SqueakMap and SqueakSource.com are old still with plans for upgrading,
but are you still getting 5xx's on source.squeak.org?

> But the caching scheme I described in this thread would make the UX a lot
> quicker too, because data would not have to be transferred when you
> already have it.

I assume you mean "data would not have to be transferred" from andreas
to alan... from within the same data center..!   :)

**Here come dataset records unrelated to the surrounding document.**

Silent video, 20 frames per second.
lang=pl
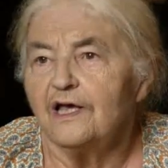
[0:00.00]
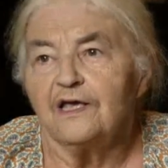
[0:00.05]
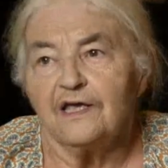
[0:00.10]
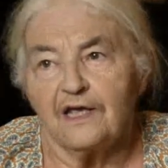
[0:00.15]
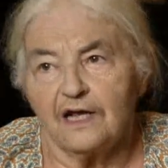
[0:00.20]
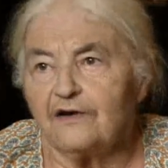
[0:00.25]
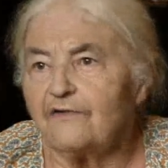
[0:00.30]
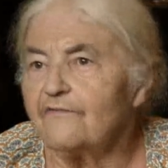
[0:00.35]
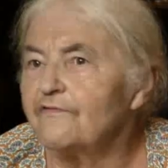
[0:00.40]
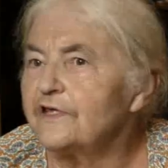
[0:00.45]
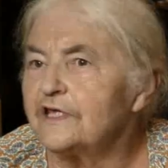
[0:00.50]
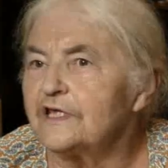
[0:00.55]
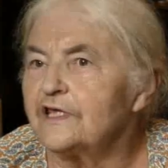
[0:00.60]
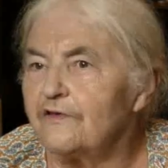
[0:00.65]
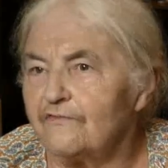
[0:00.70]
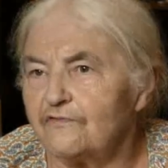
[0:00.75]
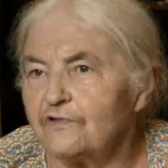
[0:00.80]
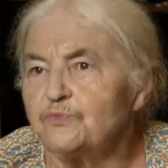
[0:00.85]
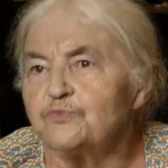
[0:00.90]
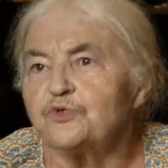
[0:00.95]
Ja nawet
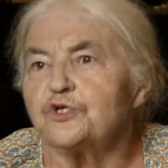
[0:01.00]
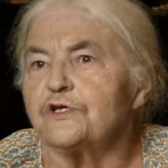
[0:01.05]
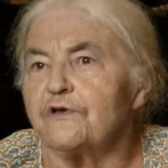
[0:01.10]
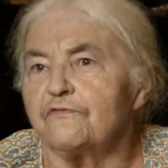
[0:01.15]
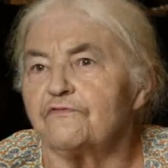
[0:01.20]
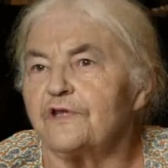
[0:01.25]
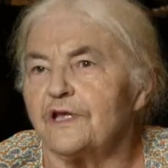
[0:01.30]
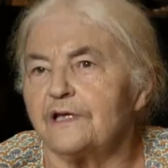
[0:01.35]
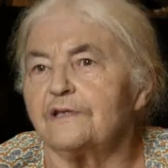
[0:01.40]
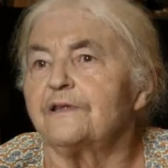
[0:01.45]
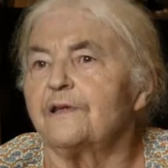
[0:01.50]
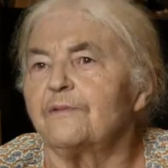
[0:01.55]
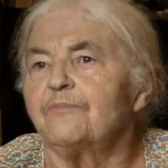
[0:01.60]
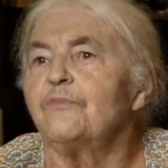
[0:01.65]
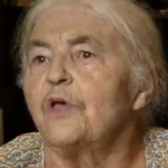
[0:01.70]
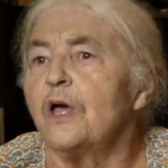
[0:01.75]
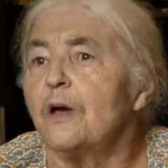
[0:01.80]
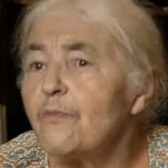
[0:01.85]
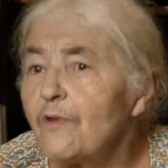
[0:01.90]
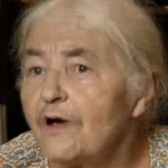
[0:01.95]
nie wiem, czy ja wtedy
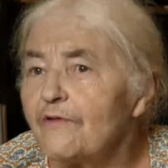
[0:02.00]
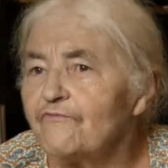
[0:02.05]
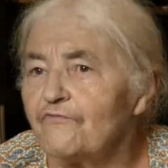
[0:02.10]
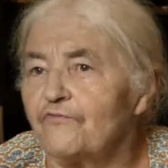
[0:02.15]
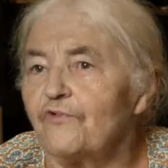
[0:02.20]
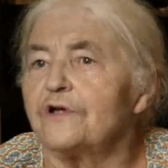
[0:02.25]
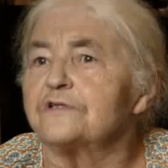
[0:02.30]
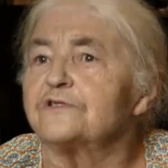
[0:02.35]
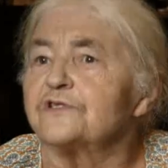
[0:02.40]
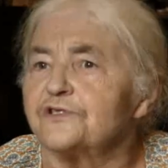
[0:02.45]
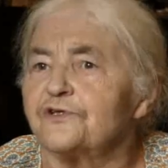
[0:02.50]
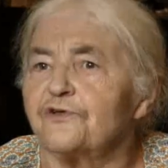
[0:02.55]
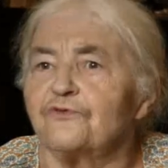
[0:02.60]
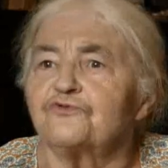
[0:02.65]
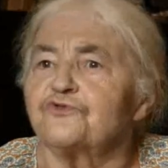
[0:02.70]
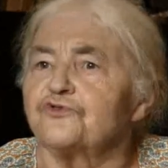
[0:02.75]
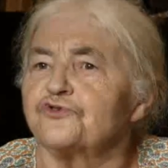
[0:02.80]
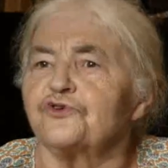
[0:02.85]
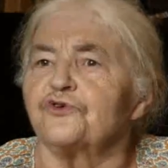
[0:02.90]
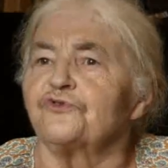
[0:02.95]
miałam własną
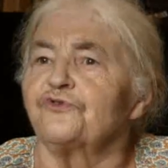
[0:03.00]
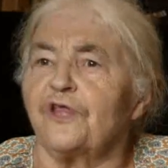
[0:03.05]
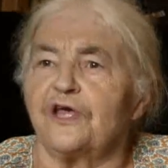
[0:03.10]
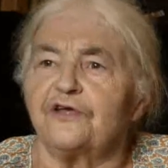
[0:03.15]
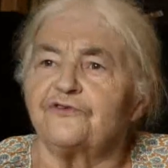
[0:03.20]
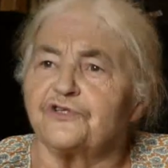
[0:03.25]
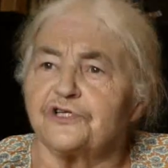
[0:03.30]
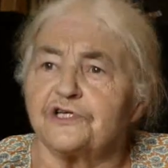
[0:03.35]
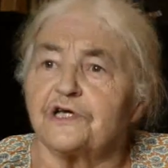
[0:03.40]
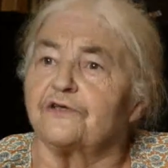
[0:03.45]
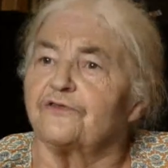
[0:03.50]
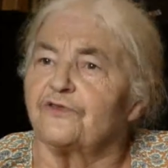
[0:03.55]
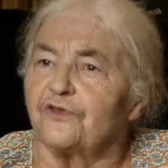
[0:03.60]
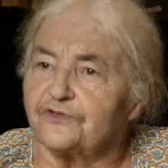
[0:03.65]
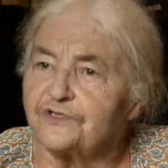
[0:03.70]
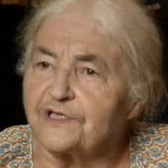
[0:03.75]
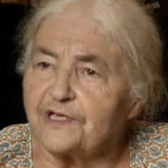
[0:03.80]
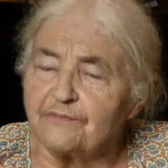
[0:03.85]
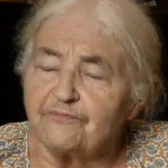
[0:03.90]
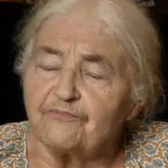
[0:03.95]
szczoteczkę do
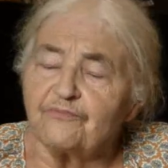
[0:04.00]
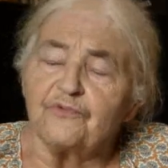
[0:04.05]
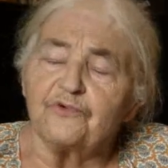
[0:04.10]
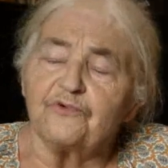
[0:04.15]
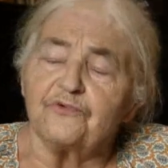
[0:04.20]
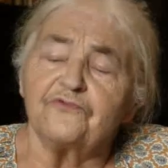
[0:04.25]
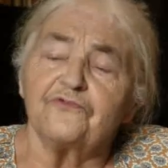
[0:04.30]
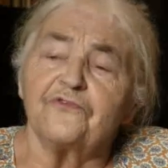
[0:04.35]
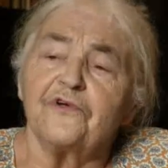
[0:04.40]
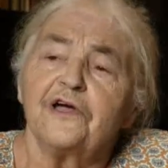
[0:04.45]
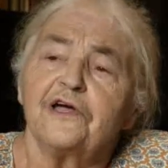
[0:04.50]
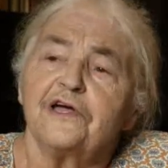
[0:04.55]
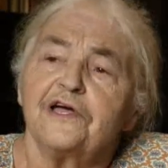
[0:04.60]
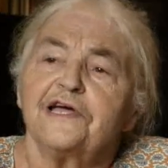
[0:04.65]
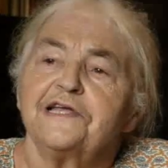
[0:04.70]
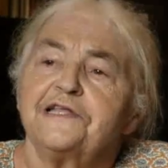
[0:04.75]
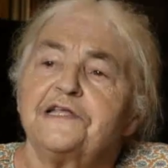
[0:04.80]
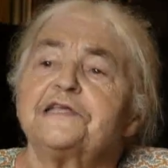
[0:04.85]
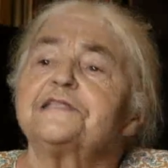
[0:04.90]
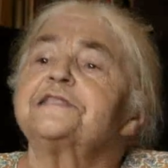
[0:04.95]
zębów.
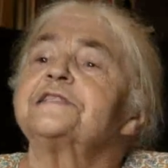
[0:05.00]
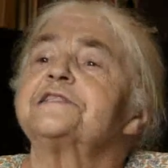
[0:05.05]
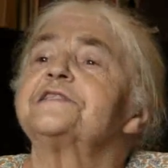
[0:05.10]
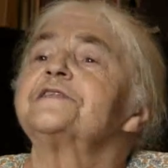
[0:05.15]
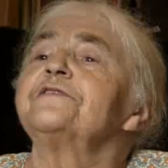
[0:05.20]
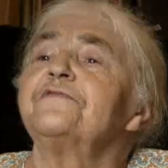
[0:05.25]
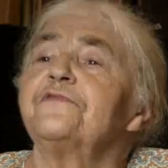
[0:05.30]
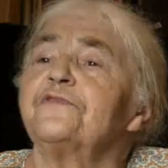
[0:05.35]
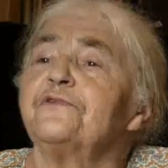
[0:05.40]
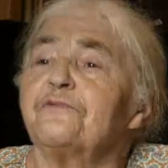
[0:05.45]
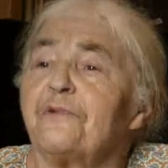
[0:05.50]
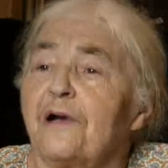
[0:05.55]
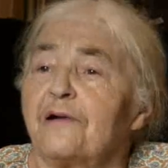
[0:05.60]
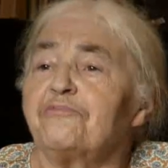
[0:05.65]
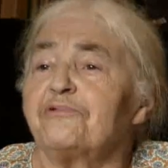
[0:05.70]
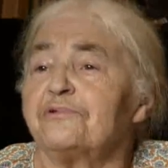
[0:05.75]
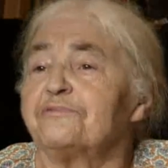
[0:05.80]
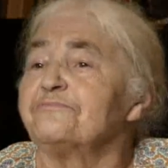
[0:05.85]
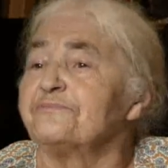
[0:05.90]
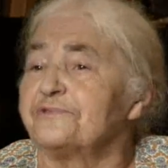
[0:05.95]
Nie
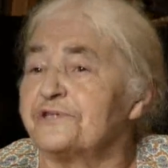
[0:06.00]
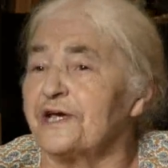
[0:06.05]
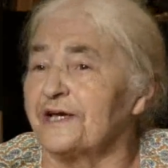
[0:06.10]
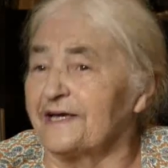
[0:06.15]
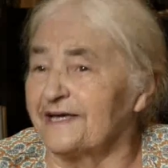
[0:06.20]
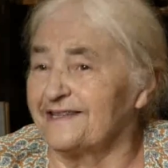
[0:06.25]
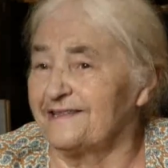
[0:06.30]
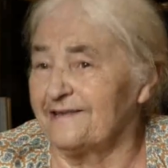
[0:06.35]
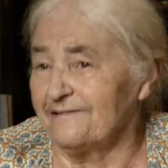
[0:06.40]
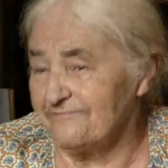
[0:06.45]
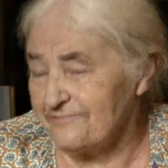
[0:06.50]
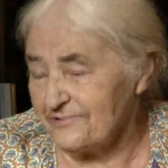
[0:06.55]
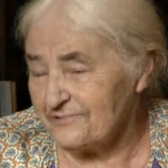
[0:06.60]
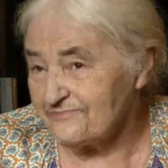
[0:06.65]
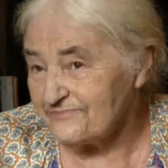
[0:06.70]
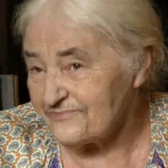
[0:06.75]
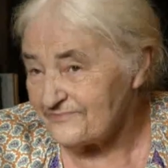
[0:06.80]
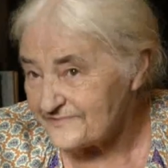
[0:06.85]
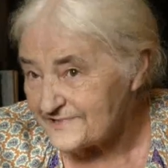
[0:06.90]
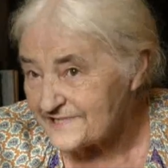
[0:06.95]
zdziwiłabym się,
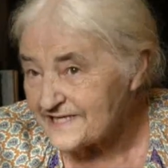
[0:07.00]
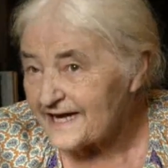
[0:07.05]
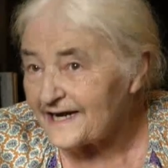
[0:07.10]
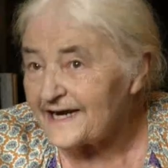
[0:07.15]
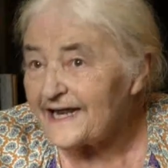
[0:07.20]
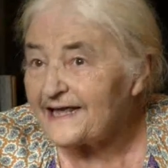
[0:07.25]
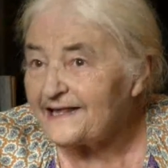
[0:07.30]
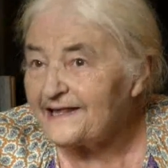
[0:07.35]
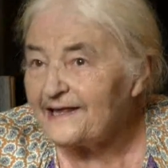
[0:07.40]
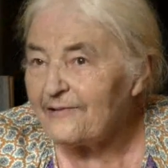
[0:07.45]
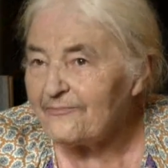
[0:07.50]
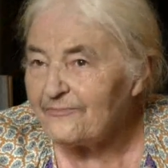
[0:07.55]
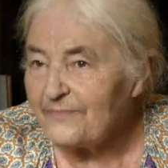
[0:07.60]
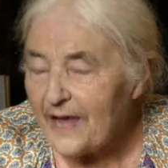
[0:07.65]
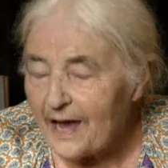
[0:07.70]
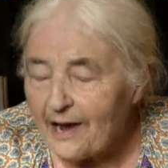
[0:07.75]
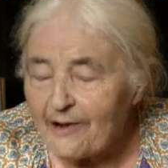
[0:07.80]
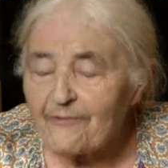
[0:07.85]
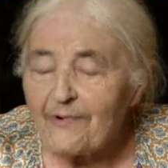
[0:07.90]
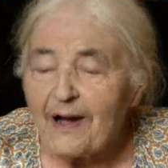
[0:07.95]
gdybym wcale nie
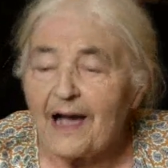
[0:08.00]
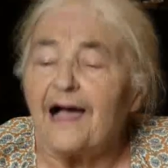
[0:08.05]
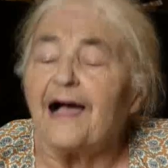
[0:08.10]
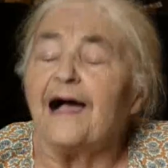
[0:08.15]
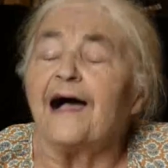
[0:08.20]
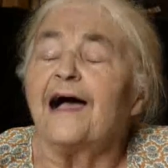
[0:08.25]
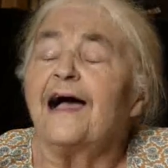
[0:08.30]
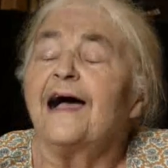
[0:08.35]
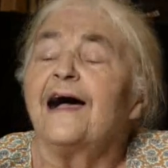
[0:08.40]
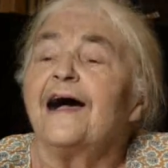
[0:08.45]
miała,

> >>>>>> That would also let us save bandwidth by not downloading files already
> >>>>>> sitting in the client's package cache.
> >>>>>
> >>>>> How so?  Isn't the package-cache checked before hitting the server at
> >>>>> all?  It certainly should be.
> >>>>
> >>>> No, it's not. Currently that's not possible, because different files can
> >>>> have the same name. And currently we have no way to tell them apart.
> >>>
> >>> No.  No two MCZ's may have the same name, certainly not withiin the
> >>> same repository, because MCRepository cannot support that.  So maybe
> >>
> >> Not at the same time, but it's possible, and it just happened recently
> >> with Chronology-ul.21.
> >> It is perfectly possible that a client has a version in its package cache
> >> with the same name as a different version on the server.
> >
> > But we don't want to restrict what's possible in our software design
> > because of that.  That situation is already a headache anyway.  Same
> > name theoretically can come only from the same person (if we ensure
> > unique initials) and so this is avoidable / fixable by resaving one of
> > them as a different name...
>
> It wasn't me who created the duplicate. If your suggestion had been in
> place, some images out there, including mine, would have been broken by
> the update process.

I don't think so, since I said it would open up the .mcz in
package-cache and verify the UUID.

I guess I don't know what you mean -- I see only one Chronology-ul.21
in the ancestry currently anyway..

> >>> we need project subdirectories under package-cache to properly
> >>> simulate each cached Repository.  I had no idea we were neutering 90%
> >>> of the benefits of our package-cache because of this too, and just
> >>> sitting here, I can't help wonder whether this is why MCProxy doesn't
> >>> work properly either!
> >>>
> >>> The primary purpose of a cache is to *check it first* to speed up
> >>> access to something, right?  What you say about package-cache sounds
> >>
> >> I don't know. It wasn't me who designed it. :)
> >
> > I meant ANY "cache".
> >
> >   https://en.wikipedia.org/wiki/Cache_(computing)
>
> It still depends on the purpose of the cache. It's possible that
> package-cache is just a misnomer or it was just a plan to use it as a
> cache which hasn't happened yet.
>
> >
> > For Monticello, package-cache's other use-case is when an
> > authentication issue occurs when trying to save to a HTTP repository.
> > At that point the Version object with the new ancestry was already
> > constructed in memory, so rather than worry about trying to "undo" all
> > that, it was simpler and better to save it to a package-cache, persist
> > it safely so the client can simply move forward from there (get access
> > to the HTTP and copy it or whatever).
>
> The package-cache is also handy as a default repository and as an offline
> storage.

I'm sure you would agree it's better for client images to check their
local package-cache first before hitting nginx.